- The environment for emerging market currencies remains very negative
- We have identified the 6 emerging markets at risk
- We expect more weakness in the real, rand, lira and rupiah ahead.
Top 6 emerging markets at risk
The environment for emerging market currencies remains very negative. There has been a negative feedback loop between lower commodity prices, concerns about the global growth outlook, deterioration in investor sentiment, weak domestic growth and political challenges. In addition, the Fed is expected to start its hiking cycle this year. We judge that Brazil, South Africa, Turkey, Colombia, Malaysia and Indonesia are the most vulnerable (see our Macro Focus: The top 6 emerging markets at risk. The currencies are among the weakest performers this year (see graph below). Our forecasts for the Turkish lira, and Indonesia rupiah already reflect further downside. We decided to adjust our forecasts for the Brazilian real and the South African rand downwards.
The Brazilian real is treated like a pariah…

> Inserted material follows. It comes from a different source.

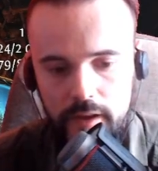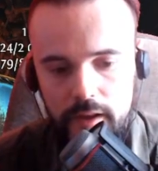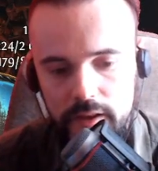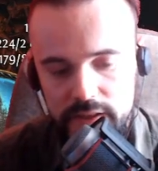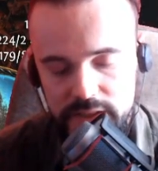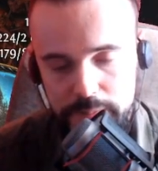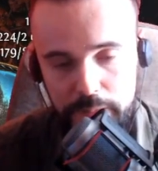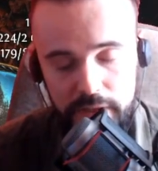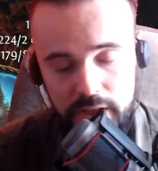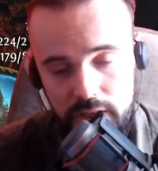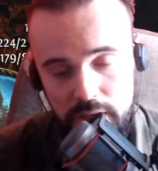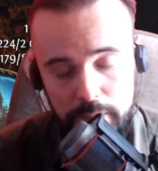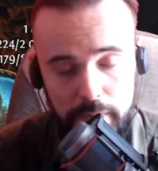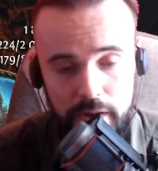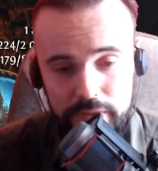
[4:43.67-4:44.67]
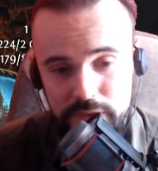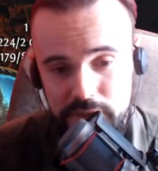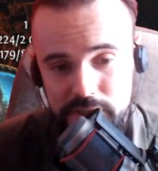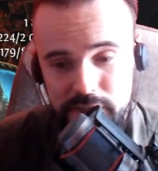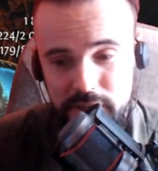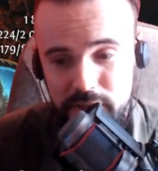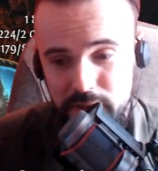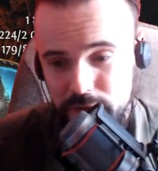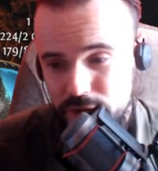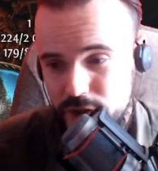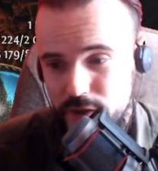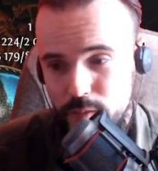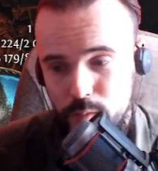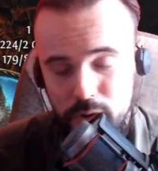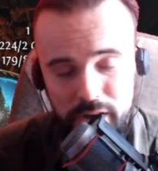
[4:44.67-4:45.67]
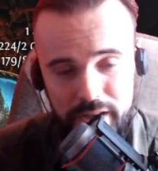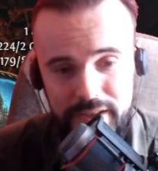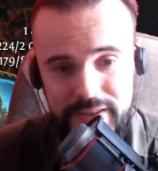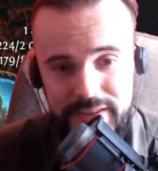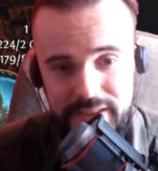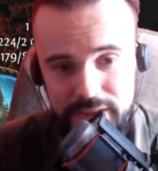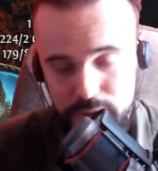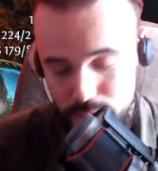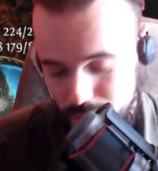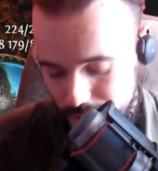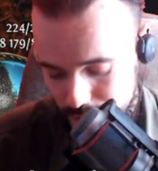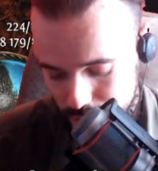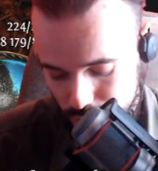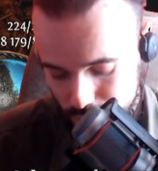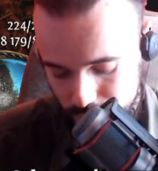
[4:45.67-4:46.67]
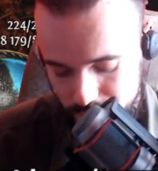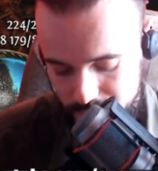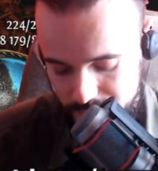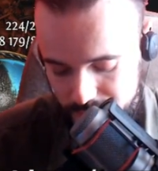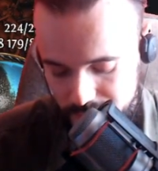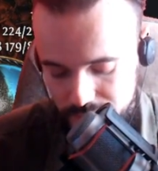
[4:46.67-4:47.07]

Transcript: Speaking about the skill tree, what I did to actually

The Brazilian real is the weakest emerging market currency in our coverage so far this year declining by more than 40% versus the US dollar. The central bank has halted its hiking cycle and has intervened in currency markets to stem the fall of the real. This week the situation got worse. S&P lowered its long-term foreign currency credit rating for Brazil to BB+ from BBB-. So Brazil falls out of the investment grade category. Moody’s and Fitch still see Brazil as investment grade. The outlook of S&P is negative. All the negative factors are coming together for Brazil. Brazil is a major commodity exporter with substantial exposure to China. In addition, it is in political turmoil, the fiscal situation is deteriorating, the economy is in recession and the central bank is reluctant to ease monetary policy to support the economy because of inflation (the weaker real is further increasing inflation pressures). S&P’s decision will weigh further on the real. We expect more downside in the real this year versus the US dollar. Therefore we have adjusted our year-end forecast for USD/BRL to 4.0 from 3.7.

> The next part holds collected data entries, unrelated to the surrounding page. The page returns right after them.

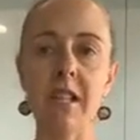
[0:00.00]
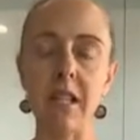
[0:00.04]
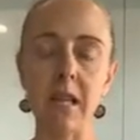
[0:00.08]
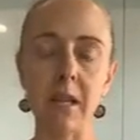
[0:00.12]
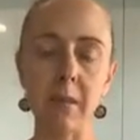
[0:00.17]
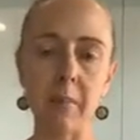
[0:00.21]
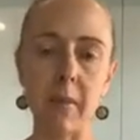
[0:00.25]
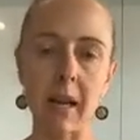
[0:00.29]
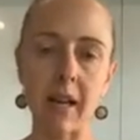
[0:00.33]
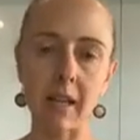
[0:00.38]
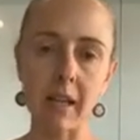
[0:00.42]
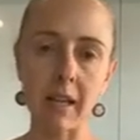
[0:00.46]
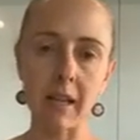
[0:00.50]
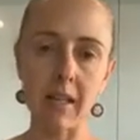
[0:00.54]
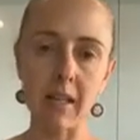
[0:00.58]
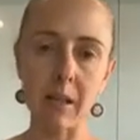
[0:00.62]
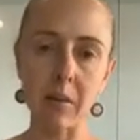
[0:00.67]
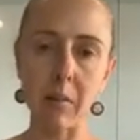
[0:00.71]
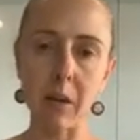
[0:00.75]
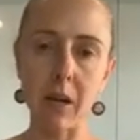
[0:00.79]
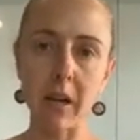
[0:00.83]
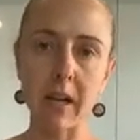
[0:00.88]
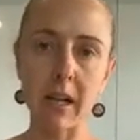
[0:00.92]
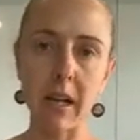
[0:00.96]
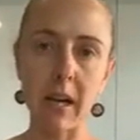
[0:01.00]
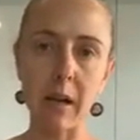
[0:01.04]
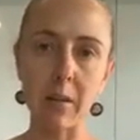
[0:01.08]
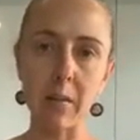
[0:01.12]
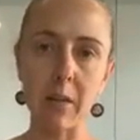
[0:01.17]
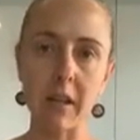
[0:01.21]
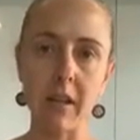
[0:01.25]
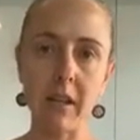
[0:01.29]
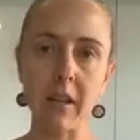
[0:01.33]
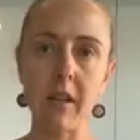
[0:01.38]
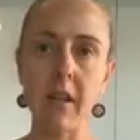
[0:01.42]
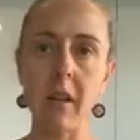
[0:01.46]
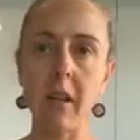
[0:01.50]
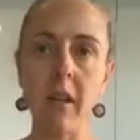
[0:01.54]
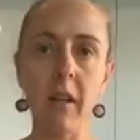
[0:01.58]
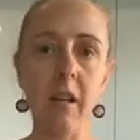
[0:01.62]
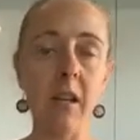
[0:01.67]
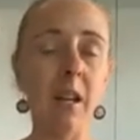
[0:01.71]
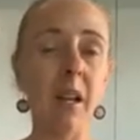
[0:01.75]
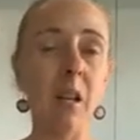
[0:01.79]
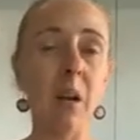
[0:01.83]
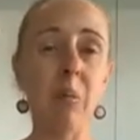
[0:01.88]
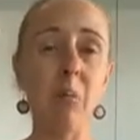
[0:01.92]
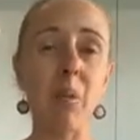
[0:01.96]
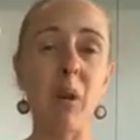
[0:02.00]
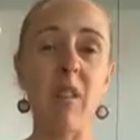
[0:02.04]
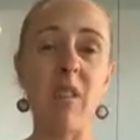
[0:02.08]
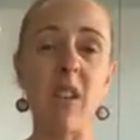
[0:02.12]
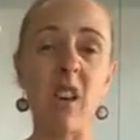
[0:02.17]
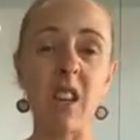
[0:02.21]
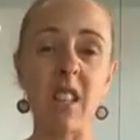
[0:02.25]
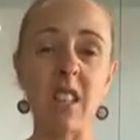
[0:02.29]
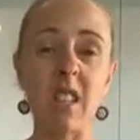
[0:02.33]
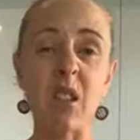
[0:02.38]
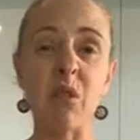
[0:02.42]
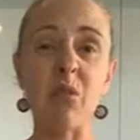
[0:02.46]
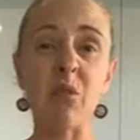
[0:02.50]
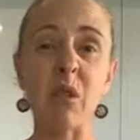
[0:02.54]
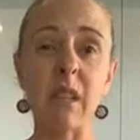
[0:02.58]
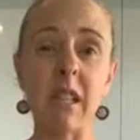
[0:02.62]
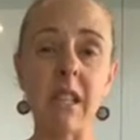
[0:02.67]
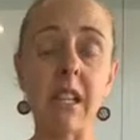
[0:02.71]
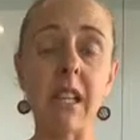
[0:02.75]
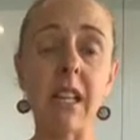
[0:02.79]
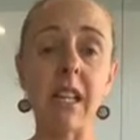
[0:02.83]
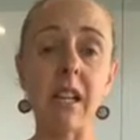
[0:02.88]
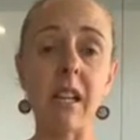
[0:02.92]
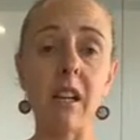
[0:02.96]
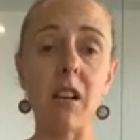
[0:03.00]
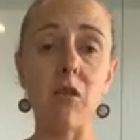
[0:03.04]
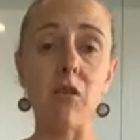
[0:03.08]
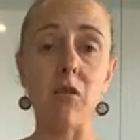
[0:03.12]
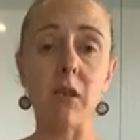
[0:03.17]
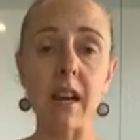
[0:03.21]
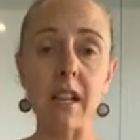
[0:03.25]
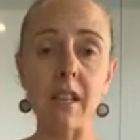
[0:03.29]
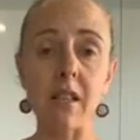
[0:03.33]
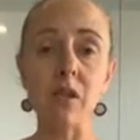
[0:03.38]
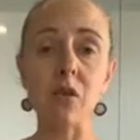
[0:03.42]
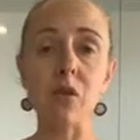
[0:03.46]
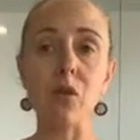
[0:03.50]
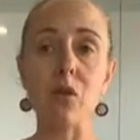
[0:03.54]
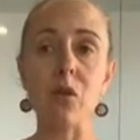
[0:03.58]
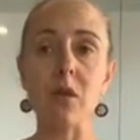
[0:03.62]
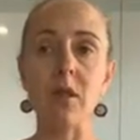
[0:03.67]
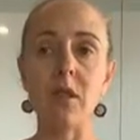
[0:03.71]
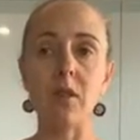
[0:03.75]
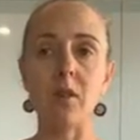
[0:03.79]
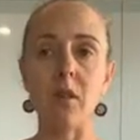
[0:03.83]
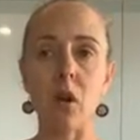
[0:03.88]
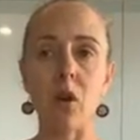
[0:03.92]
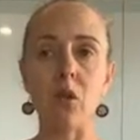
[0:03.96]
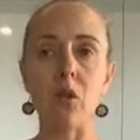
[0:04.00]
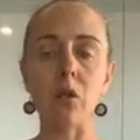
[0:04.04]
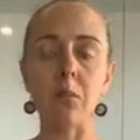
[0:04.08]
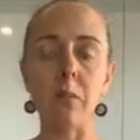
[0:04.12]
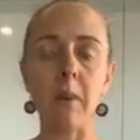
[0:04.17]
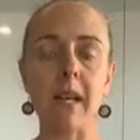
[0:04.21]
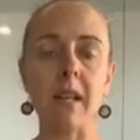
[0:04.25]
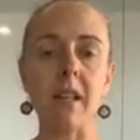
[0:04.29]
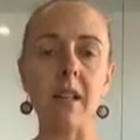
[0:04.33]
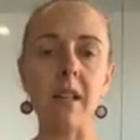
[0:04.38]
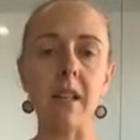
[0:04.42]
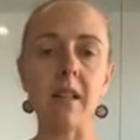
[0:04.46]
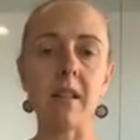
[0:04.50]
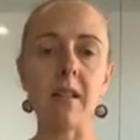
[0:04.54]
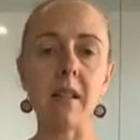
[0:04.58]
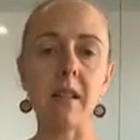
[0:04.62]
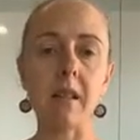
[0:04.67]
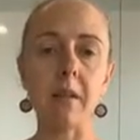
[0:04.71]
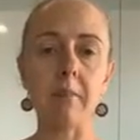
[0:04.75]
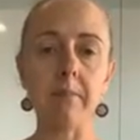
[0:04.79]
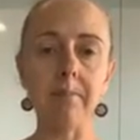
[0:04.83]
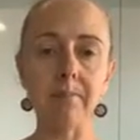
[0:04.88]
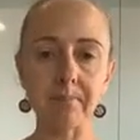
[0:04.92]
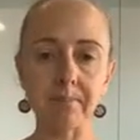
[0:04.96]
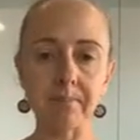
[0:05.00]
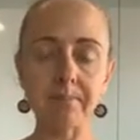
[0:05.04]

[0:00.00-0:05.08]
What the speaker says: magnesium bicarbonate provides a really great source of oral magnesium.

…and a weaker South African rand in the near term
The central bank in South Africa (SARB) is in a catch-22. On the one hand, the economy is weak, while on the other hand a weaker rand is resulting in upward pressure to inflation. In addition, there are strikes in the mining sector and power blackouts that hamper the economy. With the Fed expected to start hiking this year, the rand will most likely remain under pressure mainly because of weak fundamentals. Therefore, we lowered our ZAR forecasts further. Our new year-end forecast for USD/ZAR is 14.0 (from 13.5). As is the case for many emerging market currencies, the South African rand is substantially undervalued. So if sentiment on emerging markets eventually improves it is likely that it will rally strongly.